Questi vettori obbediscono a semplici regole matematiche. Per esempio: re – uomo + donna = regina. E una frase può essere pensata come un insieme di vettori che si susseguono uno dopo l’altro per formare un percorso unico.

L’intuizione chiave che consente la traduzione automatica è che le parole in lingue diverse occupano gli stessi punti nei rispettivi spazi parametrici. Ciò rende possibile mappare un’intera lingua a partire da un’altra lingua con una corrispondenza uno-a-uno.

In questo modo, il processo di traduzione delle frasi diventa la capacità di trovare traiettorie simili attraverso questi spazi. La macchina non ha nemmeno bisogno di “sapere” il significato delle frasi.

Questo processo dipende in modo cruciale dai grandi insiemi di dati. Ma un paio di anni fa un team tedesco di ricercatori ha mostrato come un approccio simile con database molto più piccoli potrebbe aiutare a tradurre lingue rare e prive di grandi database di testo. Il trucco è adottare metodi che limitino l’utilizzo del database da parte delle macchine.

Luo e colleghi sono partiti dallo studio del modo in cui le lingue si sono evolute nel tempo. La loro idea è che qualsiasi lingua si modifichi seguendo sempre le stesse regole: per esempio, i simboli nelle lingue della stessa famiglia appaiono con distribuzioni simili, le parole correlate hanno lo stesso ordine di caratteri e così via. Con queste regole che vincolano la macchina, diventa molto più facile decifrare una lingua, a condizione che la lingua ancestrale sia nota.

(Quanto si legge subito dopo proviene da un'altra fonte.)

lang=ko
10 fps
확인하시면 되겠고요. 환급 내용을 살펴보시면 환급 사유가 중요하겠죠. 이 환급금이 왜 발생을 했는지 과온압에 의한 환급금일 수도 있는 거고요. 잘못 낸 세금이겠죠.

Luo e colleghi hanno messo alla prova la loro tecnica con due lingue estinte, la Lineare B e la Ugaritica. I linguisti sanno che la Lineare B codifica una prima versione dell’antico greco e che l’Ugaritica, scoperta nel 1929, è una primitiva forma di ebraico.

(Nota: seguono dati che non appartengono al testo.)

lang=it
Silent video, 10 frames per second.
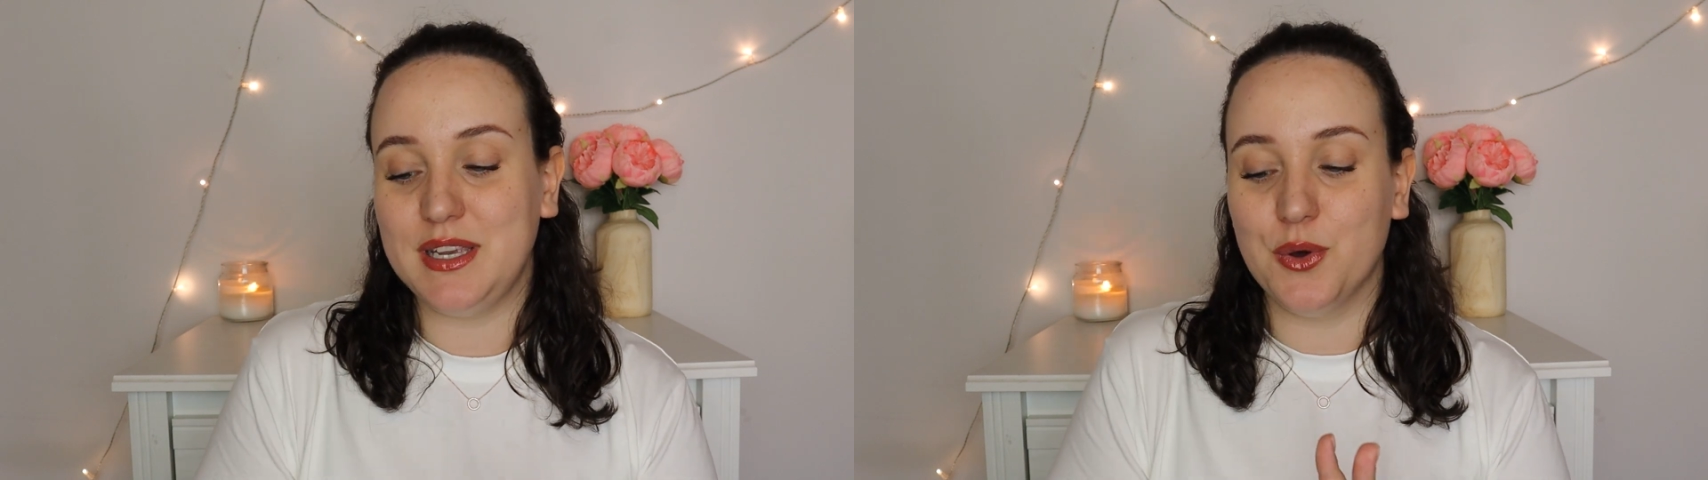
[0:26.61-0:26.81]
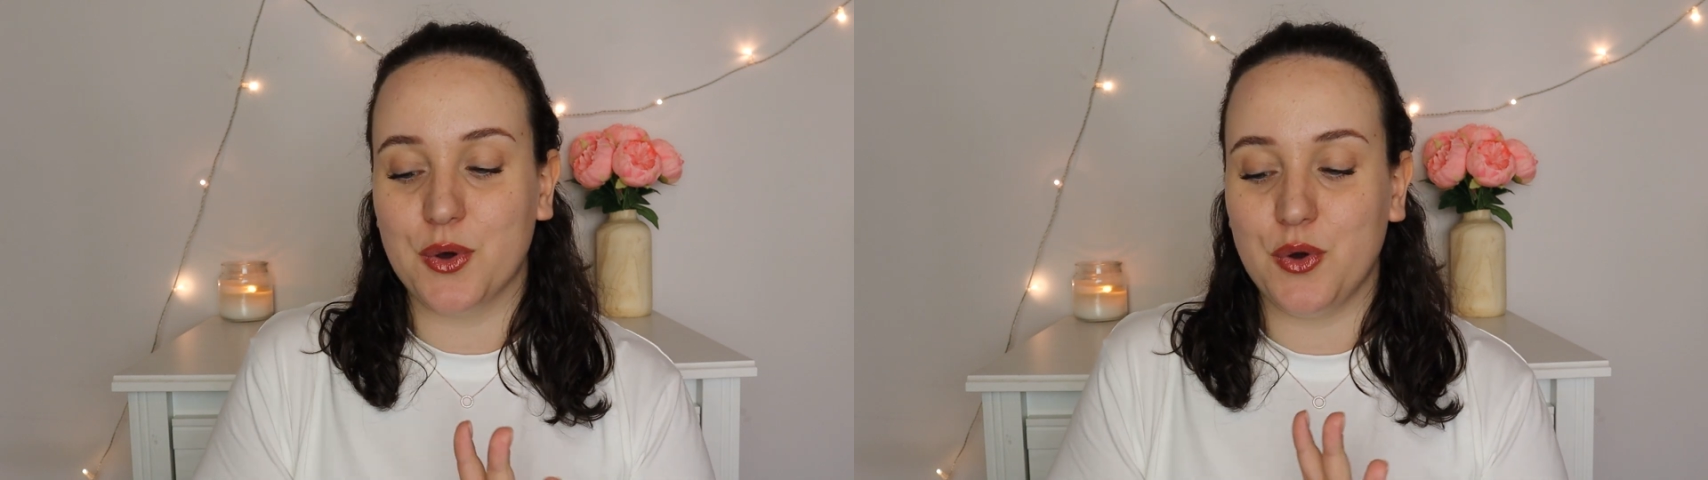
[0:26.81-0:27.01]

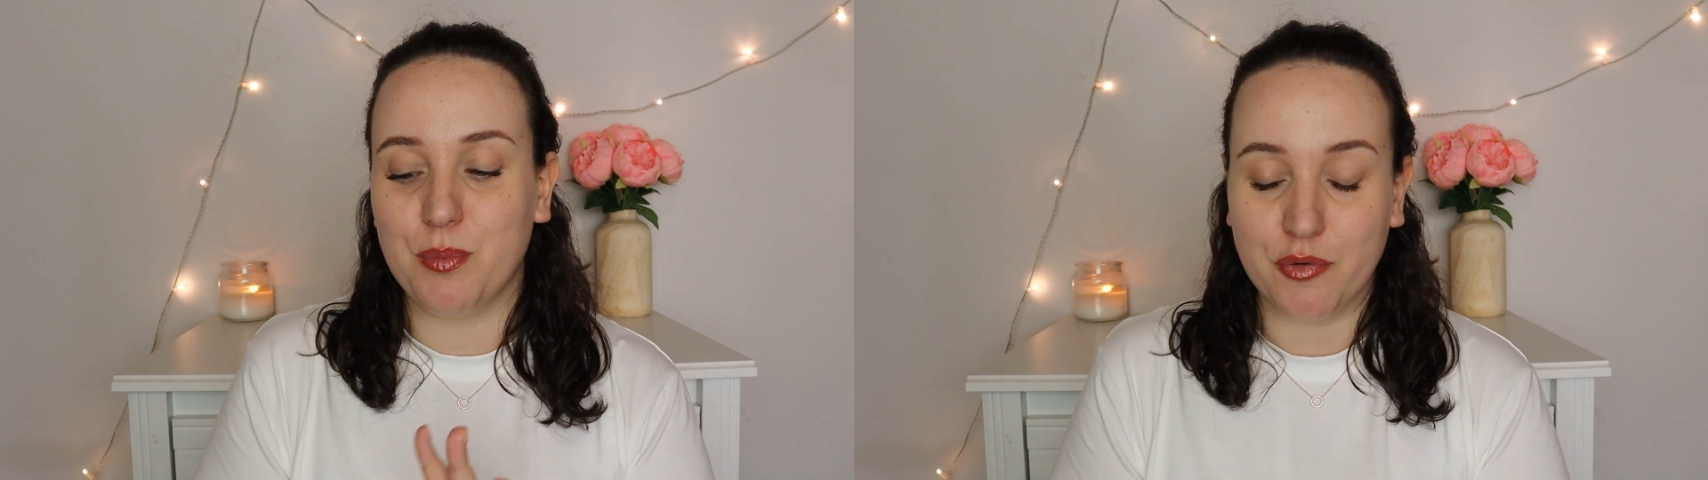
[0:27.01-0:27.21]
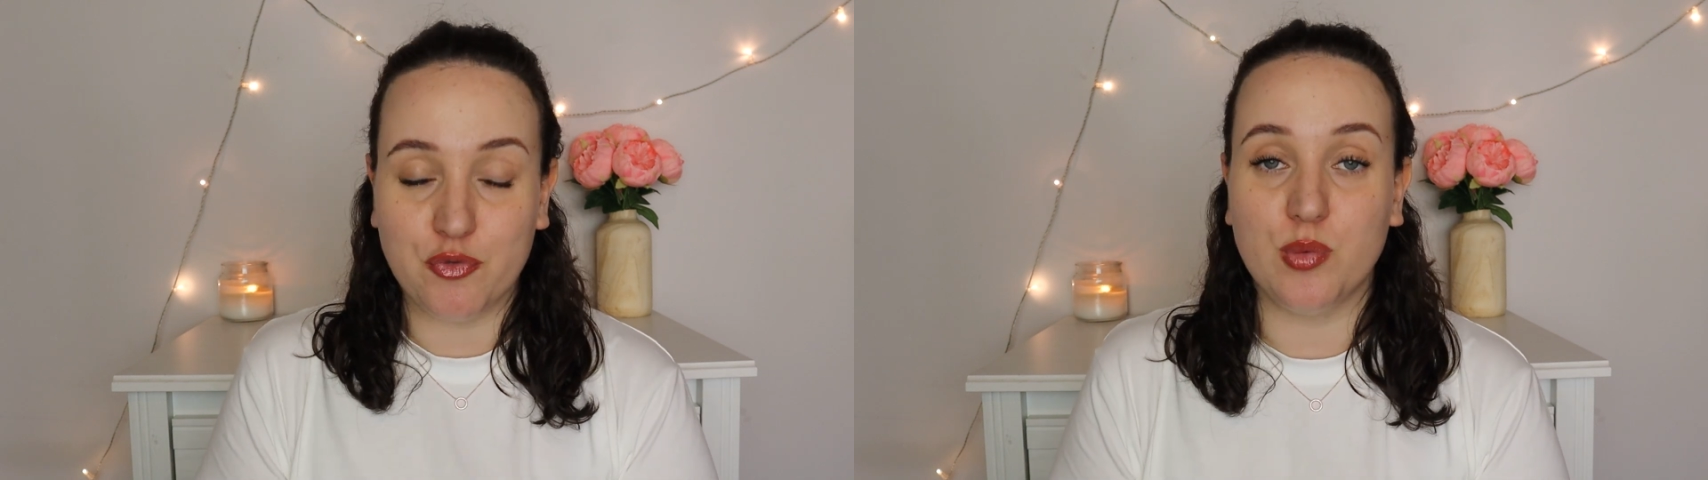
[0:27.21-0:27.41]
i loro
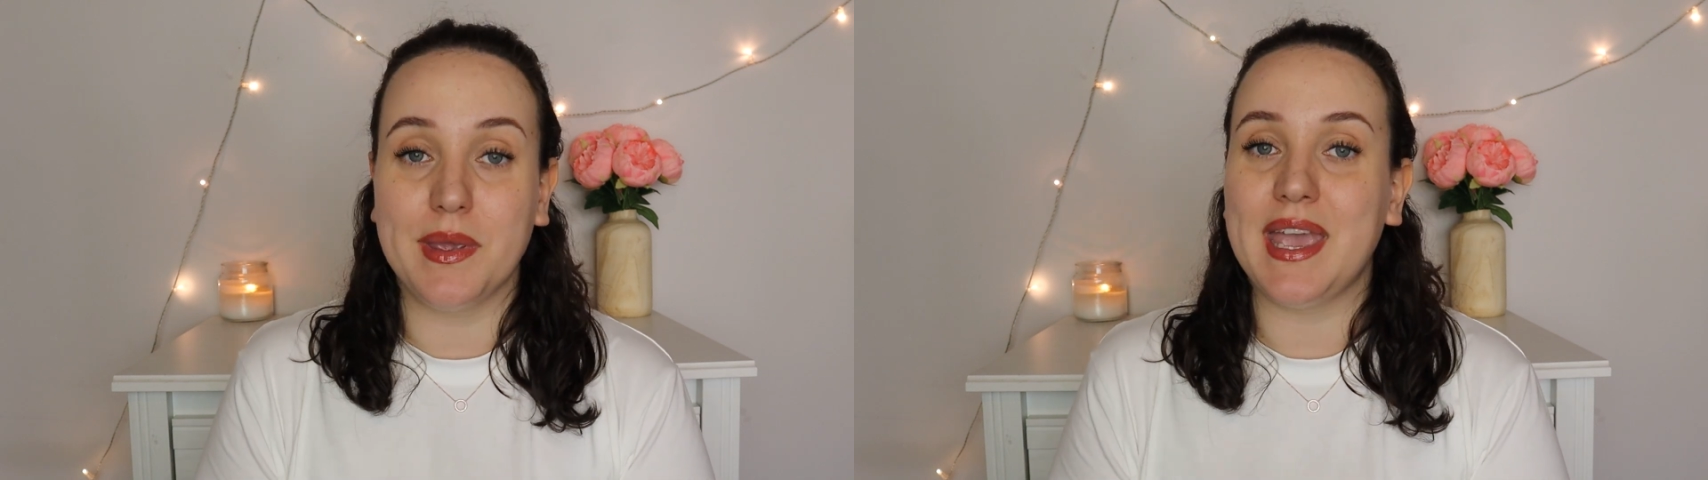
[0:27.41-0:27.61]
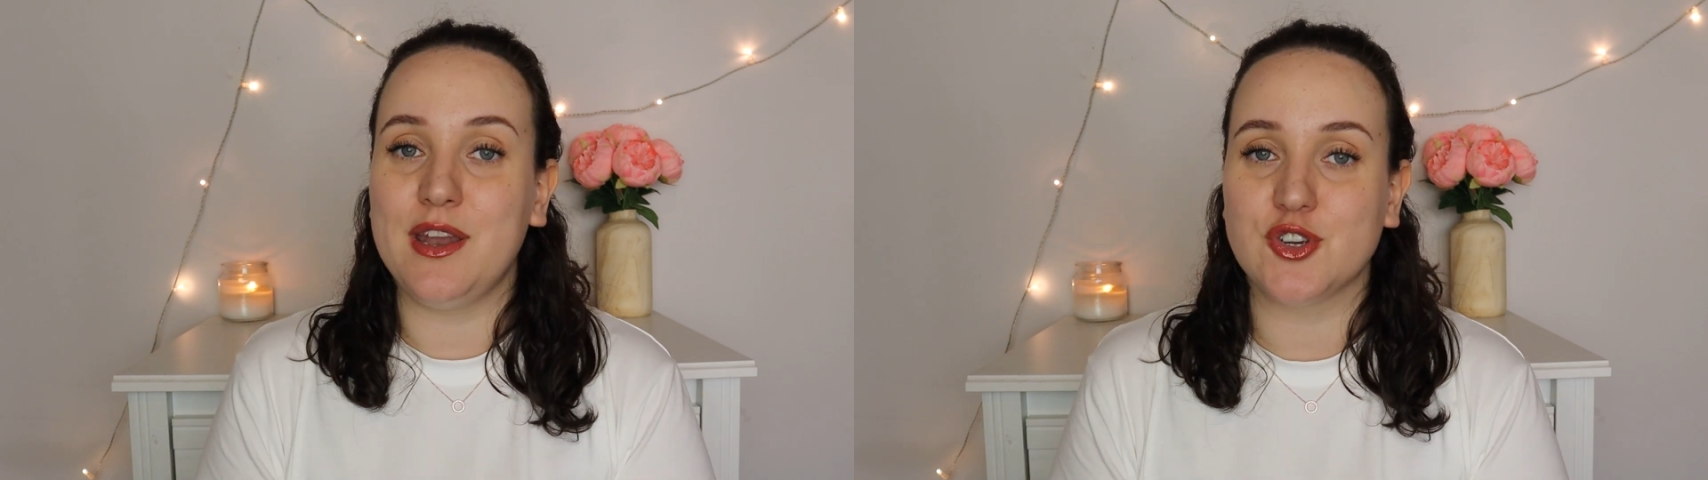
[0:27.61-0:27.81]

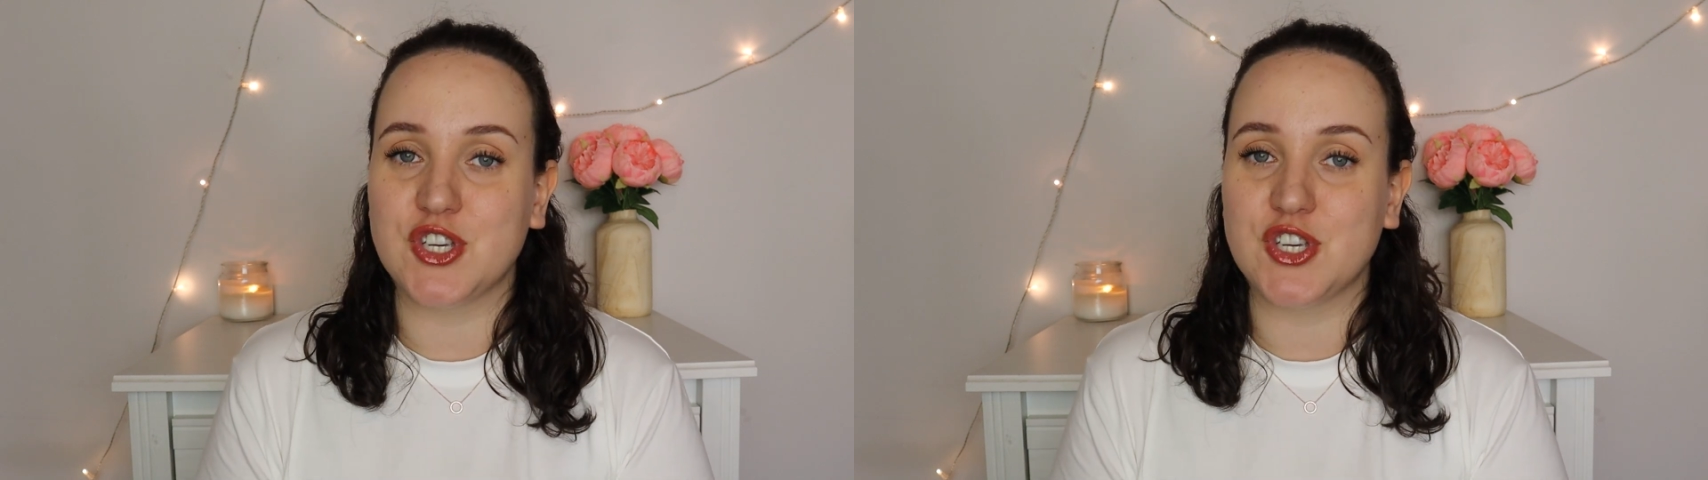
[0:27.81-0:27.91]
profumi e ne ho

Con a disposizione le informazioni e i vincoli imposti dall’evoluzione linguistica, il sistema automatico di Luo e colleghi è stato in grado di tradurre entrambe le lingue con notevole accuratezza. “Siamo stati in grado di tradurre correttamente il 67,3 per cento delle scritte affini al Lineare B nei loro equivalenti greci”, ha dichiarato Luo. “Per quanto ne sappiamo, il nostro esperimento è il primo tentativo di decifrare automaticamente la Lineare B”.

È un lavoro che alza il livello di credibilità dei sistemi di traduzione automatica e riapre fronti interessanti rispetto ad altre lingue estinte, in particolare quelle che non sono mai state decifrate, come la lineare A.

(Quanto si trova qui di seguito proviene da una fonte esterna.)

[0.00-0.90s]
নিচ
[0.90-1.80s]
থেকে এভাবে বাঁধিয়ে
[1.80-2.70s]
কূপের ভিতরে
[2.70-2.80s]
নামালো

Nella loro ricerca, Luo e colleghi non ne parlano affatto. Ma il grande vantaggio delle traduzioni automatiche è che possono testare rapidamente una lingua dopo l’altra senza affaticarsi. Quindi è abbastanza probabile che Luo e colleghi possano affrontare la Lineare A con una ricerca esaustiva della soluzione, vale a dire tentare di decifrarla nelle lingue già tradotte automaticamente.